[Numpy-discussion] miniNEP1: where= argument for ufuncs

Wed Jul 6 15:26:24 EDT 2011

Here's the master copy:
  https://gist.github.com/1068056

But for your commenting convenience, I'll include the current text here:

############################################
A mini-NEP for the where= argument to ufuncs
############################################

To try and make more progress on the whole missing values/masked
arrays/... debate, it seems useful to have a more technical discussion
of the pieces which we *can* agree on. This is the first, which
attempts to nail down the details of the new ``where=`` argument to
ufuncs.

*********
Rationale
*********

It is often useful to apply operations to a subset of your data, and
numpy provides a rich interface for accomplishing this, by combining
indexing operations with ufunc operations, e.g.::

  a[10, mymask] += b
  np.sum(a[which_indices], axis=0)

But any kind of complex indexing necessarily requires making a
temporary copy of (parts of) the underlying array, which can be quite
expensive, and this copying could be avoided by teaching the ufunc
loop to `index as it goes'.

There are strong arguments against doing this. There are tons of cases
like this where one can save some memory by avoiding temporaries, and
we can't build them all into the core -- especially since we also have
more general solutions like numexpr or writing optimized routines
C/Fortran/Cython. Furthermore, this case is a clear violation of
orthogonality -- we already have indexing and ufuncs as separate
things, so adding a second, somewhat crippled implementation of
indexing to ufuncs themselves is a bit ugly. (It would be better if we
could make sure that anything that could be passed to
ndarray.__getitem__ could also be passed to ufuncs with the same
semantics, but this would require substantial refactoring and seems
unlikely to be implemented any time soon.)

However,

***
API
***

A new optional, keyword argument named ``where=`` will be added to all ufuncs.

--------------
Error checking
--------------

If given, this argument must be a boolean array. If ``f`` is a ufunc,
then given a function call like::

  f(a, b, where=mymask)

the following occurs. First, ``mymask`` is coerced to an array if
necessary, but no type conversion is performed. (I.e., we do
``np.asarray(mymask)``.) Next, we check whether ``mymask`` is a
boolean array. If it is not, then we raise an exception. (In the
future it would be nice to support other forms of indexing as well,
such as lists of slices or arrays of integer indices. In order to
preserve this option, we do not want to coerce integers into
booleans.) Next, ``a`` and ``b`` are broadcast against each other,
just as now; this determines the shape of the output array. Then
``mymask`` is broadcast to match this output array shape. (The shape
of the output array cannot be changed by this process -- for example,
having ``a.shape == (10, 1, 1)``, ``b.shape = (1, 10, 1)``,
``mymask.shape == (1, 1, 10)`` will raise an error rather than
returning a new array with shape ``(10, 10, 10)``.)

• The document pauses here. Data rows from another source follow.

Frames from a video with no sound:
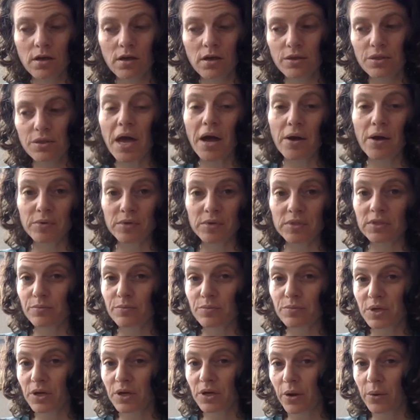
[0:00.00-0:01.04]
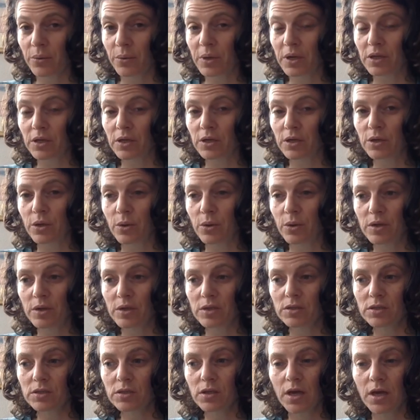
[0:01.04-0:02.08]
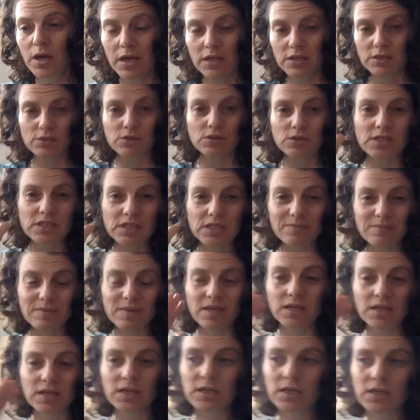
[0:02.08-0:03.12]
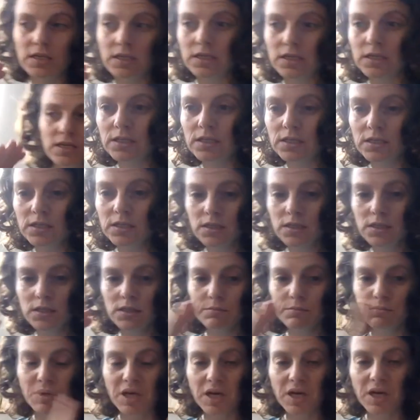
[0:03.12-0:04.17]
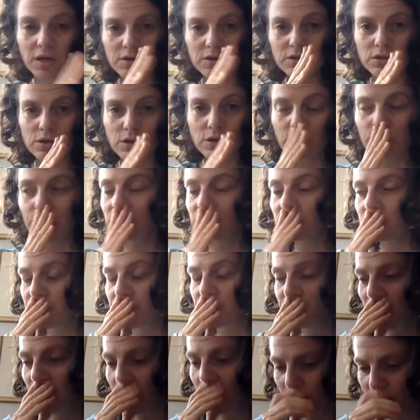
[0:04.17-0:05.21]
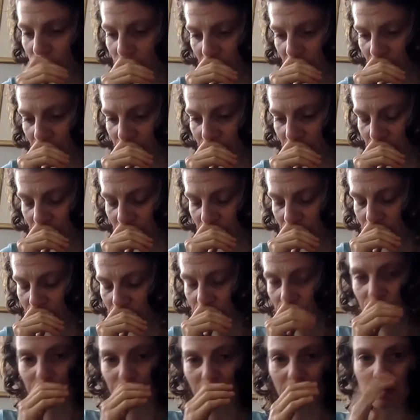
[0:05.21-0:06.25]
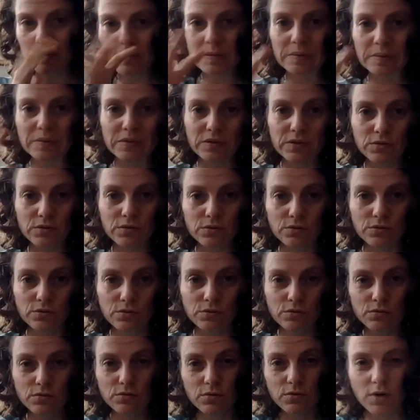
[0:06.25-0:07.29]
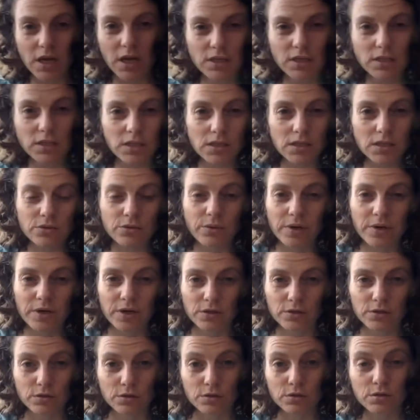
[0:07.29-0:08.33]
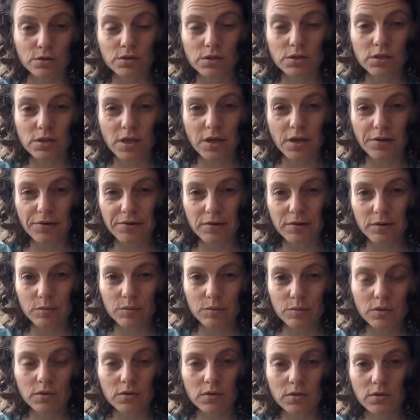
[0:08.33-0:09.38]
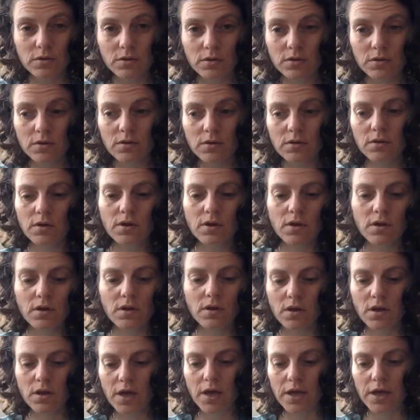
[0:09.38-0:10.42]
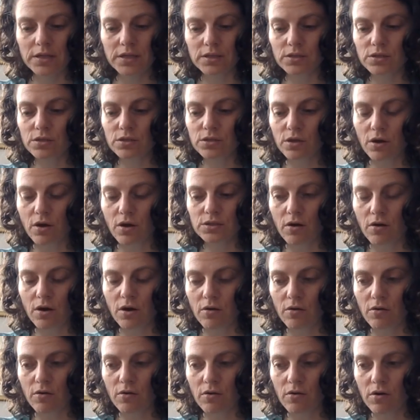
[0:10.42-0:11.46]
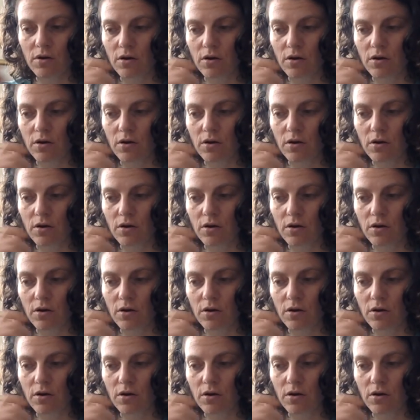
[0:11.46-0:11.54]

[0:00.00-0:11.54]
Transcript: That mm-hmm. was something I really noticed, and so it seemed like. So it was probably, how many learners? There's probably about eighteen, twenty learners in that group. Mm-hmm. Mm-hmm. And so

-----------------------------
Semantics: ufunc ``__call__``
-----------------------------

When simply calling a ufunc with an output argument, e.g.::

  f(a, b, out=c, where=mymask)

then the result is equivalent to::

  c[mymask] = f(a[mymask], b[mymask])

On the other hand, if no output argument is given::

  f(a, b, where=mymask)

then an output array is instantiated as if by calling
``np.empty(shape, dtype=dtype)``, and then treated as above::

  c = np.empty(shape_for(a, b), dtype=dtype_for(f, a, b))
  f(a, b, out=c, where=mymask)
  return c

Note that this means that the output will, in general, contain
uninitialized values.

----------------------------
Semantics: ufunc ``.reduce``
----------------------------

Take an expression like::

  f.reduce(a, axis=0, where=mymask)

This performs the given reduction operation along each column of
``a``, but simply skips any elements where the corresponding entry in
``mymask`` is false. (For ufuncs which have an identity, this is
equivalent to treating the given elements as if they were the
identity.) For example, if ``a`` is a 2-dimensional array and skipping
over the details of broadcasting, dtype selection, etc., the above
operation produces the same result as::

  out = np.empty(a.shape[1])
  for i in xrange(a.shape[1]):
    out[i] = f.reduce(a[mymask[:, i], i])
  return out

--------------------------------
Semantics: ufunc ``.accumulate``
--------------------------------

Accumulation is similar to reduction, except that ``.accumulate``
saves the intermediate values generated during the reduction loop.
Therefore we use the same semantics as for ``.reduce`` above. If ``a``
is 2-d etc., then this expression::

  f.accumulate(a, axis=0, where=mymask)

is equivalent to::

  out = np.empty(a.shape)
  for i in xrange(a.shape[1]):
    out[mymask[:, i], i] = f.accumulate(a[mymask[:, i], i])
  return out

Notice that once again, elements of ``out`` which correspond to False
entries in the mask are left unitialized.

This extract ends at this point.